Best Practice 16.10. System-level interactions and their ethical implications. AI/ML models, when deployed, will not operate in a vacuum. Different models designed for different populations when optimized separately for the individual populations, may be non-enforceable because they may “hit a wall” of limited resources. In such cases, system-level planning, goal-setting, and technical solutions must be brought to bear to optimize multi-objective functions and systems of local AI/ML respecting ethical principles and factors.

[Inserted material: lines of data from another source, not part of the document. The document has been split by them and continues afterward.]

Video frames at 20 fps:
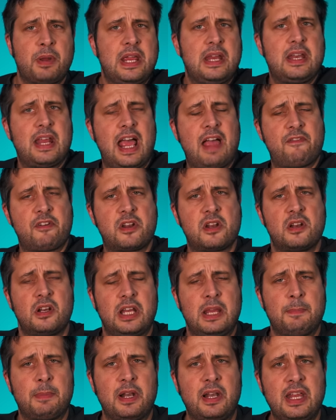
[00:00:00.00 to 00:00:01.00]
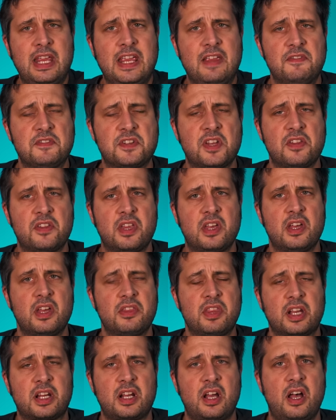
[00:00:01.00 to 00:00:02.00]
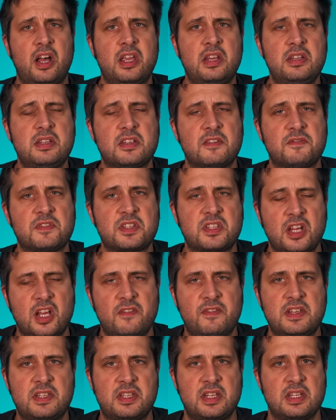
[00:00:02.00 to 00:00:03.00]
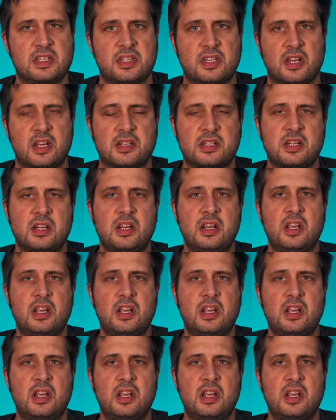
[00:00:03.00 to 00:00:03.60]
Pete evidently believes that the kinds of services that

Questions and Discussion Topics in This Chapter

  1. 1.

    Explain the relationship between “intended use” and the concepts of target population, accessible population, study sample, inclusion and exclusion criteria from chapter “The Development Process and Lifecycle of Clinical Grade and Other Safety and Performance-Sensitive AI/ML Models”.

  2. 2.

    What is the difference between risk assessment, risk estimation, risk evaluation, and risk control?

  3. 3.

    Consider the risk model (from chapter “Data Design in Biomedical AI/ML”) used in diabetic patients that helps assess patients’ risk of major cardiac events. The risk assessed by this model can be used for determining whether the patient should receive more aggressive treatment.

    1. (a)

      What are the potential benefits?

    2. (b)

      What are the potential harms?

    3. (c)

      Are the risks of these harms estimable? If so, how would you estimate them?

  4. 4.

    What potential problems can you think of when AI models are used for risk evaluation?

  5. 5.

    The ISO standard requires “risk evaluation”, which is the step that determines whether a risk is acceptable, but does not provide guidance on how to perform this step. Explain how measures of clinical utility from chapter “Evaluation” relate to “risk evaluation”. Explain how the decision curve (chapter “Evaluation”) can be used for “risk evaluation”.

  6. 6.

    Risk assessment includes the malfunction of models in its scope.

    1. (a)

      Can you think of malfunctions that an AI-based prognostic model could experience?

    2. (b)

      More generally, what kind of malfunctions can AI-based models experience?

  7. 7.

    Describe how you would go about using ML to model a care provider’s decisions in such a way that the model may reveal biased treatment of certain groups of patients. Use ideas from explanation methods described in chapter “The Development Process and Lifecycle of Clinical Grade and Other Safety and Performance-Sensitive AI/ML Models” and the “Causal-Path-to-Outcomes Principle of Bias Detection”. In particular, such a model can be thought as “global surrogate model” for a black box AI (which is the human care provider in this case).

    1. (a)

      What kind of data would you need?

    2. (b)

      What would be the technical challenges and pitfalls in creating such a model?

    3. (c)

      What would it mean for such a model to be high fidelity?

    4. (d)

      Assuming that an accurate model is created, how would you put it in practice to alert against biased care provider decisions or actions.

    5. (e)

      How would you use the model to help in the education of the care provider?

  8. 8.

    This is a self-introspective exercise – no need to report to class. What are your personal knowledge, attitudinal, or experiential gaps regarding a better understanding and practice of health equity and other ethical issues that once addressed will make a you a better health care or health sciences professional?

  9. 9.

    This is a self-reflective exercise – no need to report to class. Going back to prior work of yours, what limitations do you see in light of this chapter in terms of ELSI dimensions? How would you improve past work if you would do it anew today?